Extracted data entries
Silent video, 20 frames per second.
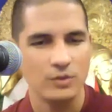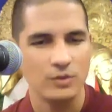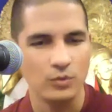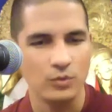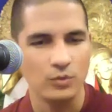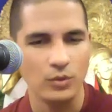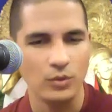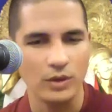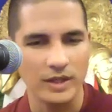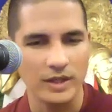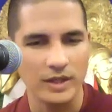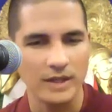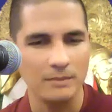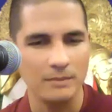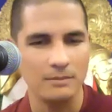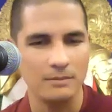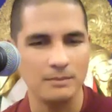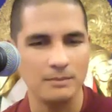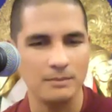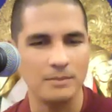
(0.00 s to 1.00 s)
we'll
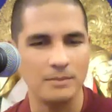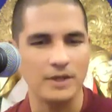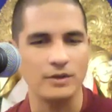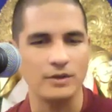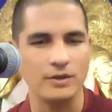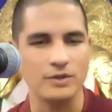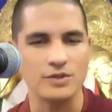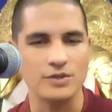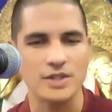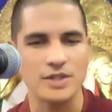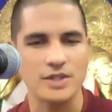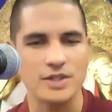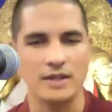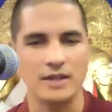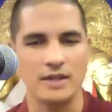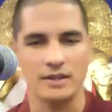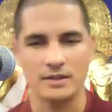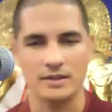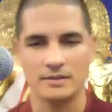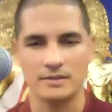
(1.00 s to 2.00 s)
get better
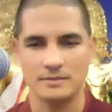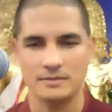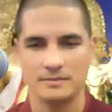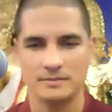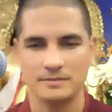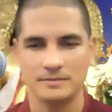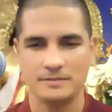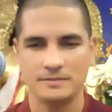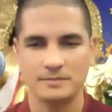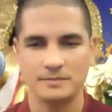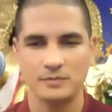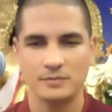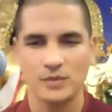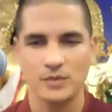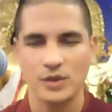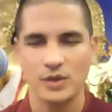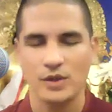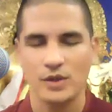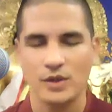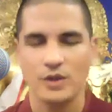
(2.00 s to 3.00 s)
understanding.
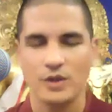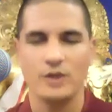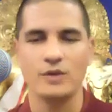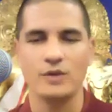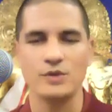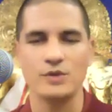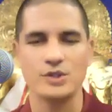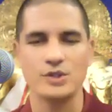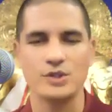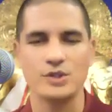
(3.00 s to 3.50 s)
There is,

* * *

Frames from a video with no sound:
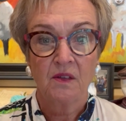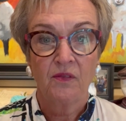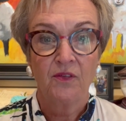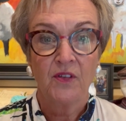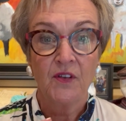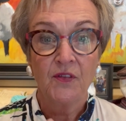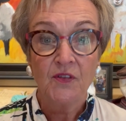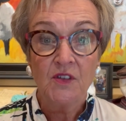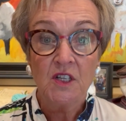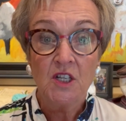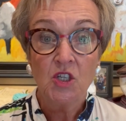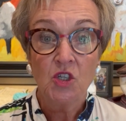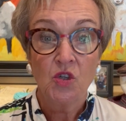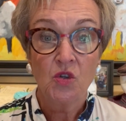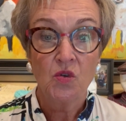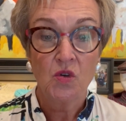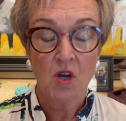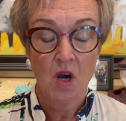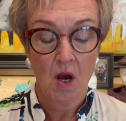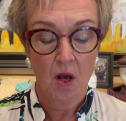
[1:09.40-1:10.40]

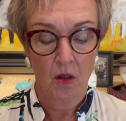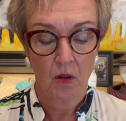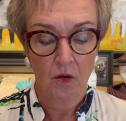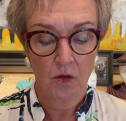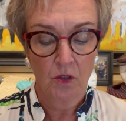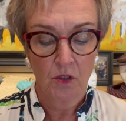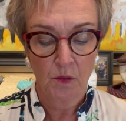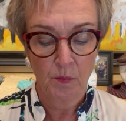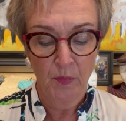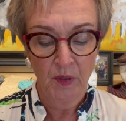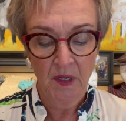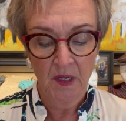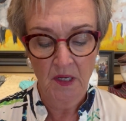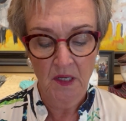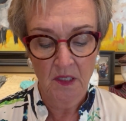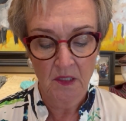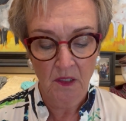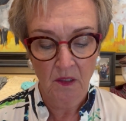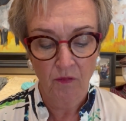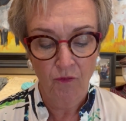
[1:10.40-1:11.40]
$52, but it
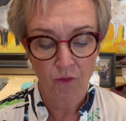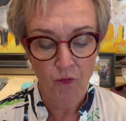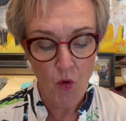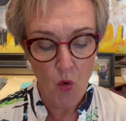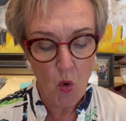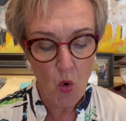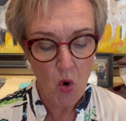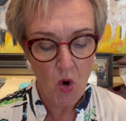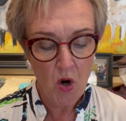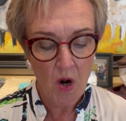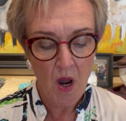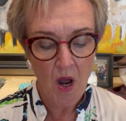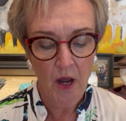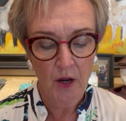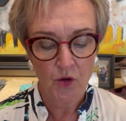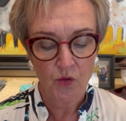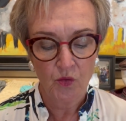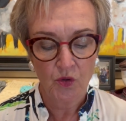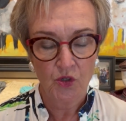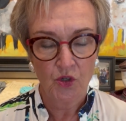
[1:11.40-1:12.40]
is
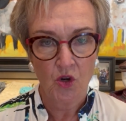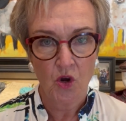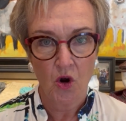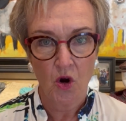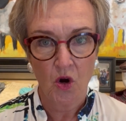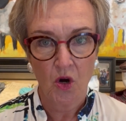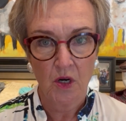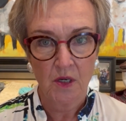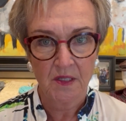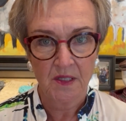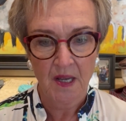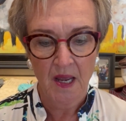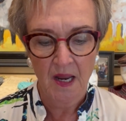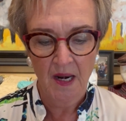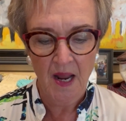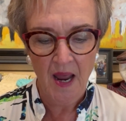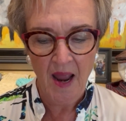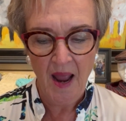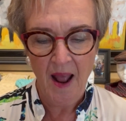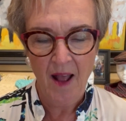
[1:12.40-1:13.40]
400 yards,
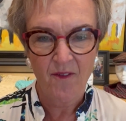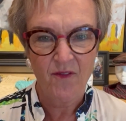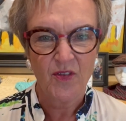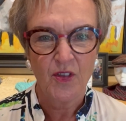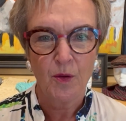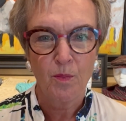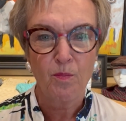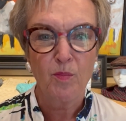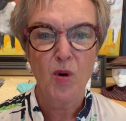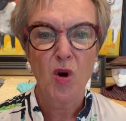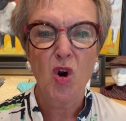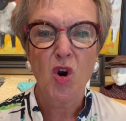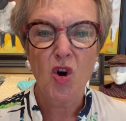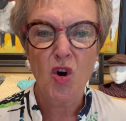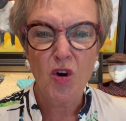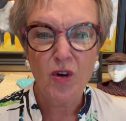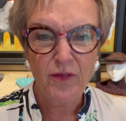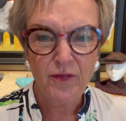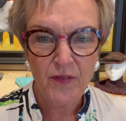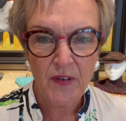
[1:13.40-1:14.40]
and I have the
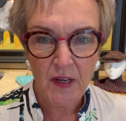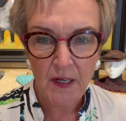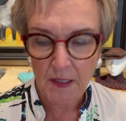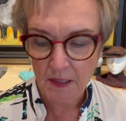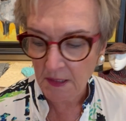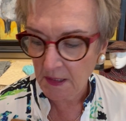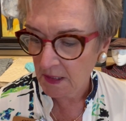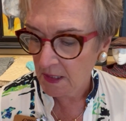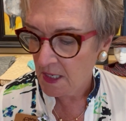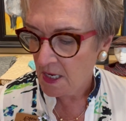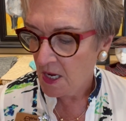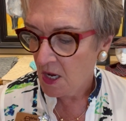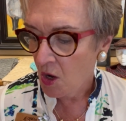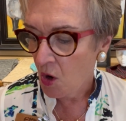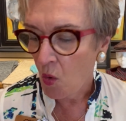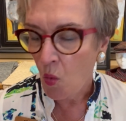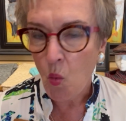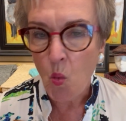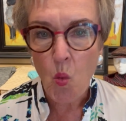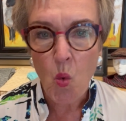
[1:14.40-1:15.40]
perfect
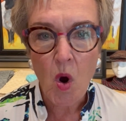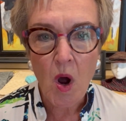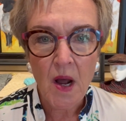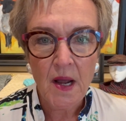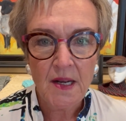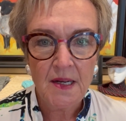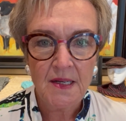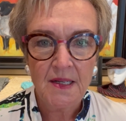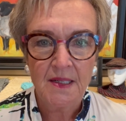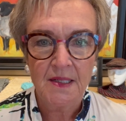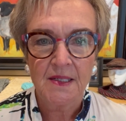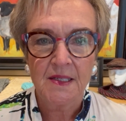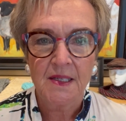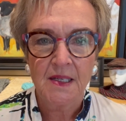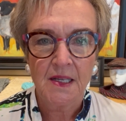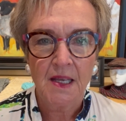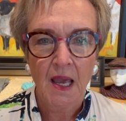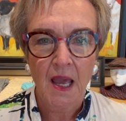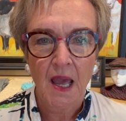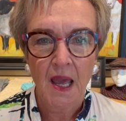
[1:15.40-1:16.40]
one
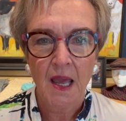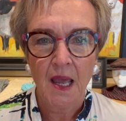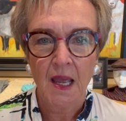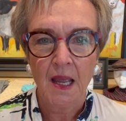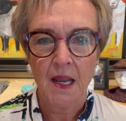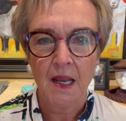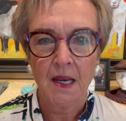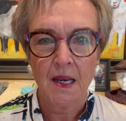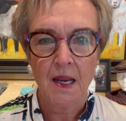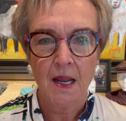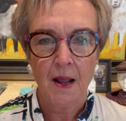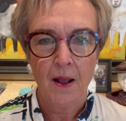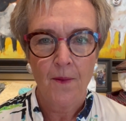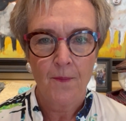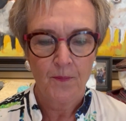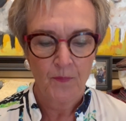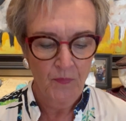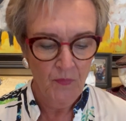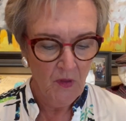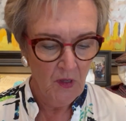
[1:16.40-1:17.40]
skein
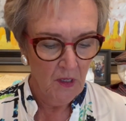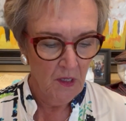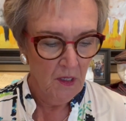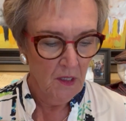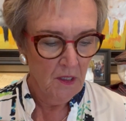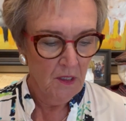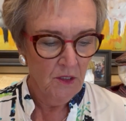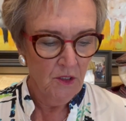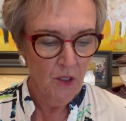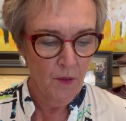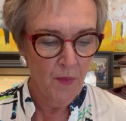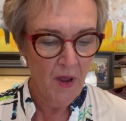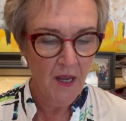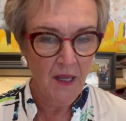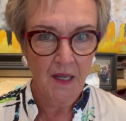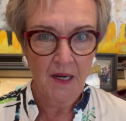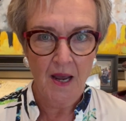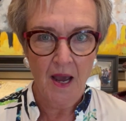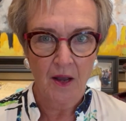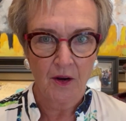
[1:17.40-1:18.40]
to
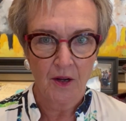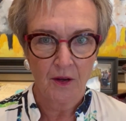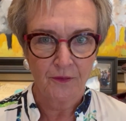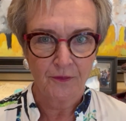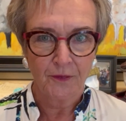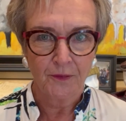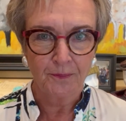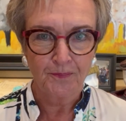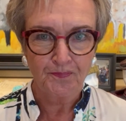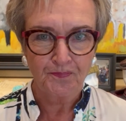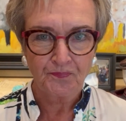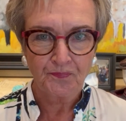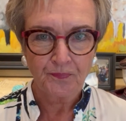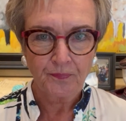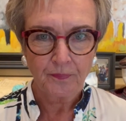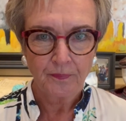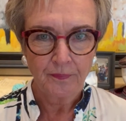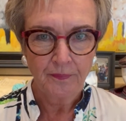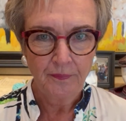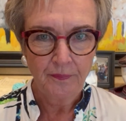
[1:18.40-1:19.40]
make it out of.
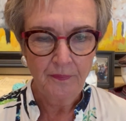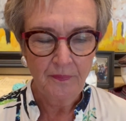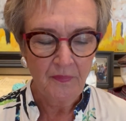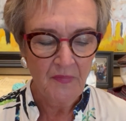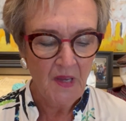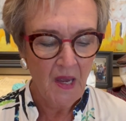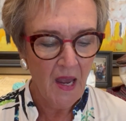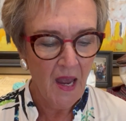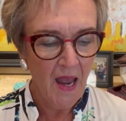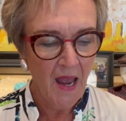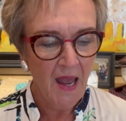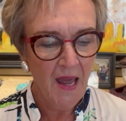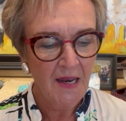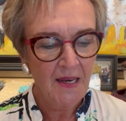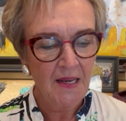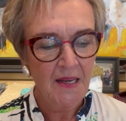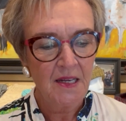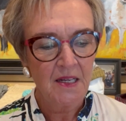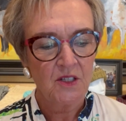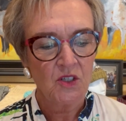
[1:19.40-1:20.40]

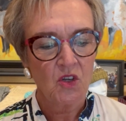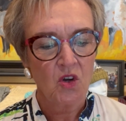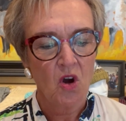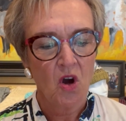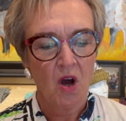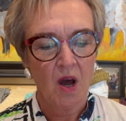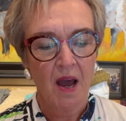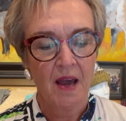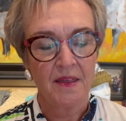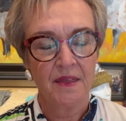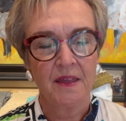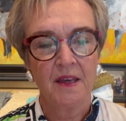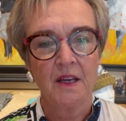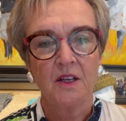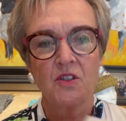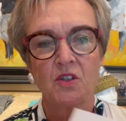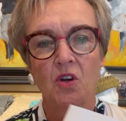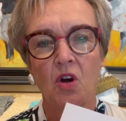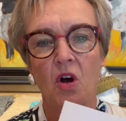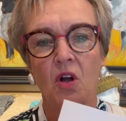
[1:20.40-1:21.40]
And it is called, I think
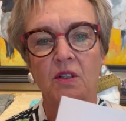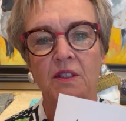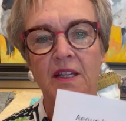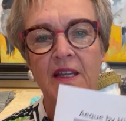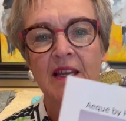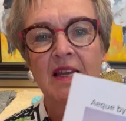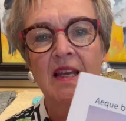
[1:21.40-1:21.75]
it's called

### THE TASK
Using the records above, copy each line that contains "video".

### RESPONSE TO THE TASK
Silent video, 20 frames per second.
Frames from a video with no sound:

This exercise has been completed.